Le jour d'à côté a côtoyé mes yeux. De l'imprévu en vue. C'était comme un délice. De ceux qui régalent, qui ravissent la délicatesse. A pas lents j'ai inscrit ce lendemain heureux sur l'agenda. Ne surtout pas passer à côté. La gomme du bout de mon crayon n'effacera pas. Sa mine flirte avec la page qui se détache. J'aimerais tant lui dire. Tout lui chanter. Et sur les pointillés je dépose un silence. Le temps qui existe entre un mot et un autre. Ce moment qui ne roule pas, ne glisse plus. Rapide. L'instant où la main se lève, se soulève de la table.

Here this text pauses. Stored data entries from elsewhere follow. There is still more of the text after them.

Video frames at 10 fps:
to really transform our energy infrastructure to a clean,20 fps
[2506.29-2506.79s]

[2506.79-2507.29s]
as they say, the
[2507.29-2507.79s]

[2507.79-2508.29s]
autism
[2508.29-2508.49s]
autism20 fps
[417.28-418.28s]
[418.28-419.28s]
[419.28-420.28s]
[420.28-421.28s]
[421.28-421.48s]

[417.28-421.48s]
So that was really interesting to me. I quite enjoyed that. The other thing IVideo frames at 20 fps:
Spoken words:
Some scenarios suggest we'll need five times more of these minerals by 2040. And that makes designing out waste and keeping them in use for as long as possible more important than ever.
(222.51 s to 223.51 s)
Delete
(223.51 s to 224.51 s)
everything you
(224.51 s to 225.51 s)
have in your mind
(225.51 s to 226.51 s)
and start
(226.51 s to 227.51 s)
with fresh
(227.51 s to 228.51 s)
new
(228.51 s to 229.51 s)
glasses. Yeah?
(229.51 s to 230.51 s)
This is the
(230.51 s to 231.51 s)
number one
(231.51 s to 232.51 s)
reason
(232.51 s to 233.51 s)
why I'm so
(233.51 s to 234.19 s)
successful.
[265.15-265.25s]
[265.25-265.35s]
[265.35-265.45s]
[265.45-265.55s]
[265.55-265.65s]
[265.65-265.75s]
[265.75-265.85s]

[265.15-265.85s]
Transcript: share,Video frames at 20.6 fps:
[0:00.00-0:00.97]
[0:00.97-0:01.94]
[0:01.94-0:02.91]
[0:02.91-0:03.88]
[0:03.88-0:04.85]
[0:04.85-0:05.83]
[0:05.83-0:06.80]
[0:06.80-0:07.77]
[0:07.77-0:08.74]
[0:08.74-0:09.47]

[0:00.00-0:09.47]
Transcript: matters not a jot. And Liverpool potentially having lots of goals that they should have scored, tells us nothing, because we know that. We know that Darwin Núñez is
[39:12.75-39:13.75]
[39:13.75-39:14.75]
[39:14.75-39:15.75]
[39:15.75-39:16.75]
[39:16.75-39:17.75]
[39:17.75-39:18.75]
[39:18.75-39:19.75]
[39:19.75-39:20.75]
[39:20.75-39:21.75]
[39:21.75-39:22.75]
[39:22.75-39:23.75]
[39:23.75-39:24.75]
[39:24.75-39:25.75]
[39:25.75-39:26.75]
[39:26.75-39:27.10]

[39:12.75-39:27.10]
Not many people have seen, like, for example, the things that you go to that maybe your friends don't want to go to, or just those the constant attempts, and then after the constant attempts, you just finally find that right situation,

Le poignet reste appuyé. Les mains se regardent en face à face. Posées. Je joue entre deux lettres avec la paille. A portée de ma bouche. Des framboises en cocktail même sans la saison. Il y a des jours de fête qui s'appuient sur la douceur du jour, se réconfortent avec la dame en bleu qui s'appelle Marcella. Parler. Ravissement. Rencontrer. Devant son jus d'orange elle rayonne l'amour. Coquetterie jusqu'au bout des doigts elle me raconte. Hier. La lecture. Sa passion. Les groseilles. La chantilly aussi. Ses yeux me rappellent le ciel de la vie. Elle me dit son rêve. Celui de cette nuit. Ses parents. Son mari. Ses deux filles. Petites filles. Coco Chanel. Un peu. Si bleu. Avoir 20 ans avant. En avoir vingt à Lyon. Nous parlons fleurs. Poésie. Enfants. Pas d'âge. Belle et vive présence. Dignité ravissante. On évoque Heinrich Heine. Côte à côte.